§ **AIM OF THE TASK**:
For every record that follows, write out the text exactly and omit the picture, if one is present.
[AVAILABLE DATA Boundary: Start]
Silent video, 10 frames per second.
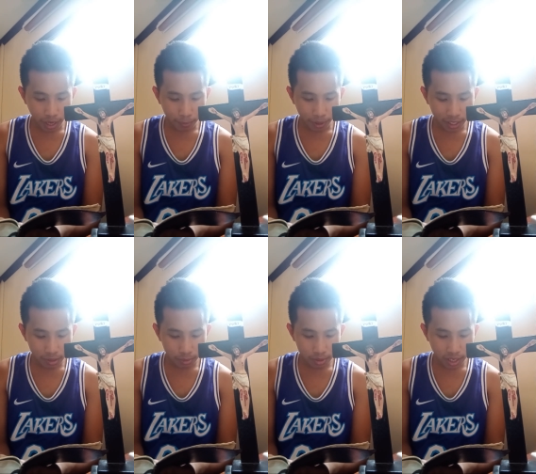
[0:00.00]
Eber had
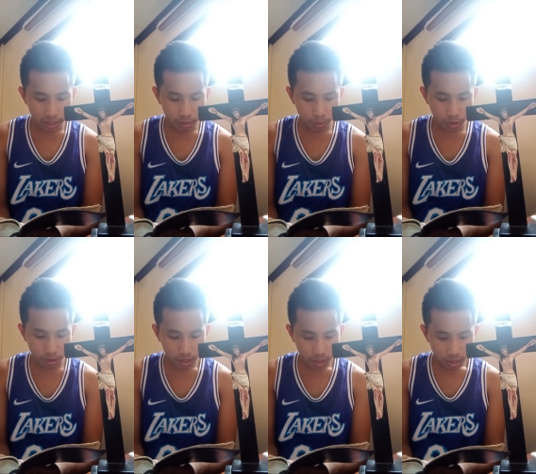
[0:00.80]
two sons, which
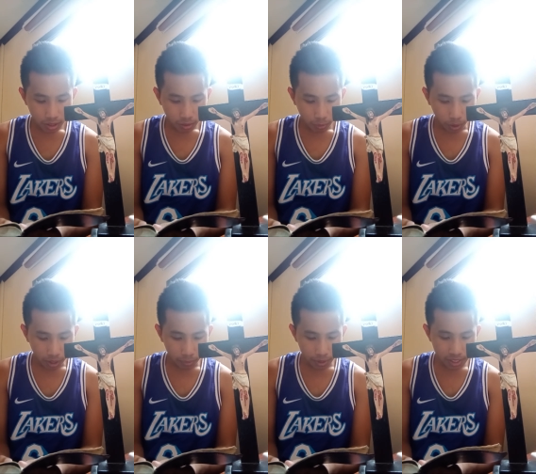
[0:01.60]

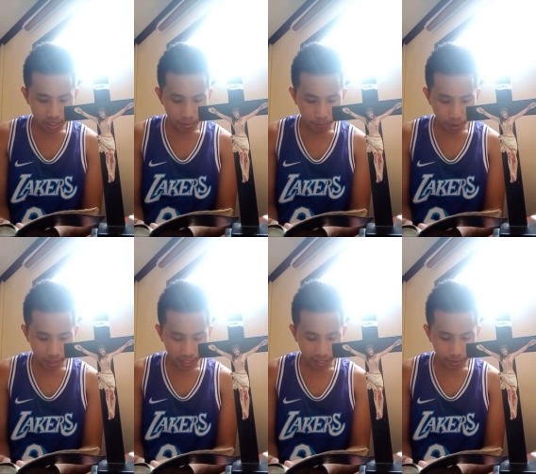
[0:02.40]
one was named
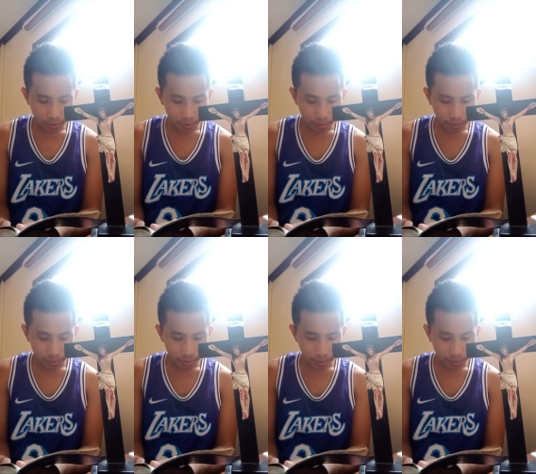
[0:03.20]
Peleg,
[AVAILABLE DATA Boundary: End]
§ **PROBLEM SOLUTION**:
Silent video, 10 frames per second.
[0:00.00]
Eber had
[0:00.80]
two sons, which
[0:01.60]

[0:02.40]
one was named
[0:03.20]
Peleg,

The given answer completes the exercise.